**What you will do:** What is needed is the full listing written out exactly, minus the pictures.

**Extracted material:**
------------------------------------
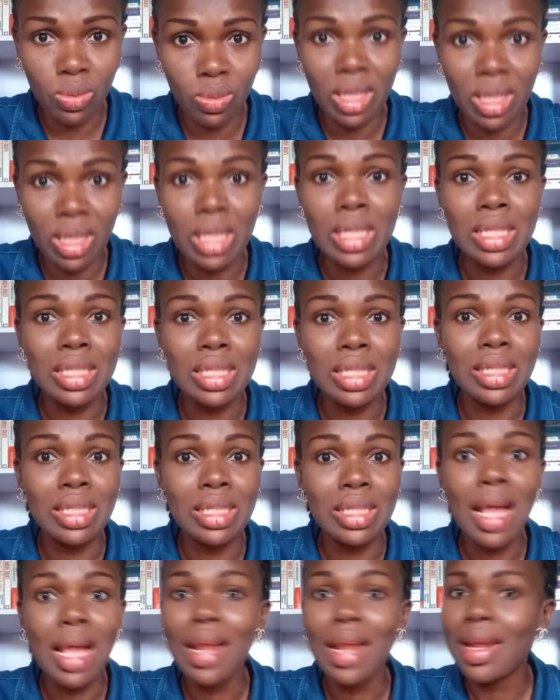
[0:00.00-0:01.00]
is
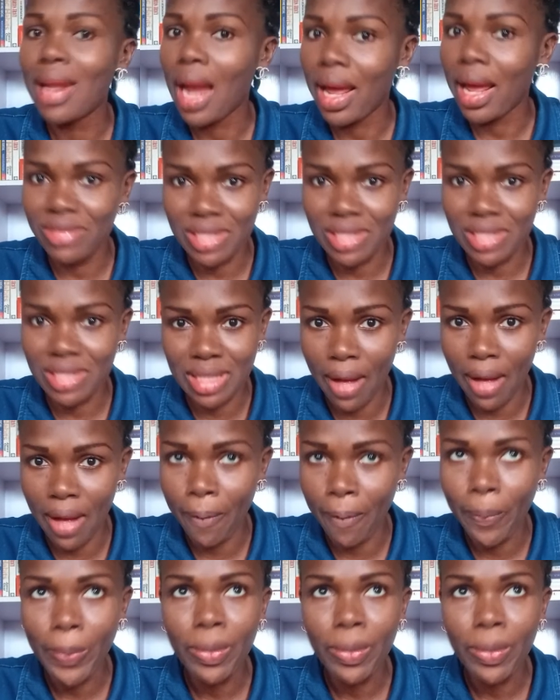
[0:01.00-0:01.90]
lifestyle,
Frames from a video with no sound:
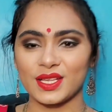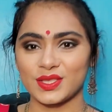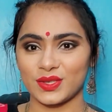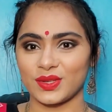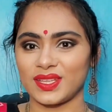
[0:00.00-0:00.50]

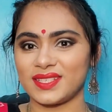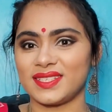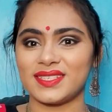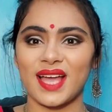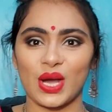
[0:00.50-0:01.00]
So
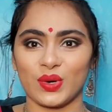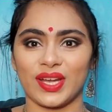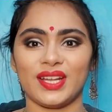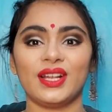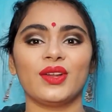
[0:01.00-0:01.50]
this is how
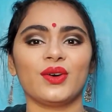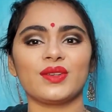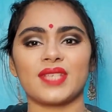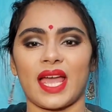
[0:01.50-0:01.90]
it looks.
------------------------------------
**Task result:**
[0:00.00-0:01.00]
is
[0:01.00-0:01.90]
lifestyle,
Frames from a video with no sound:
[0:00.00-0:00.50]

[0:00.50-0:01.00]
So
[0:01.00-0:01.50]
this is how
[0:01.50-0:01.90]
it looks.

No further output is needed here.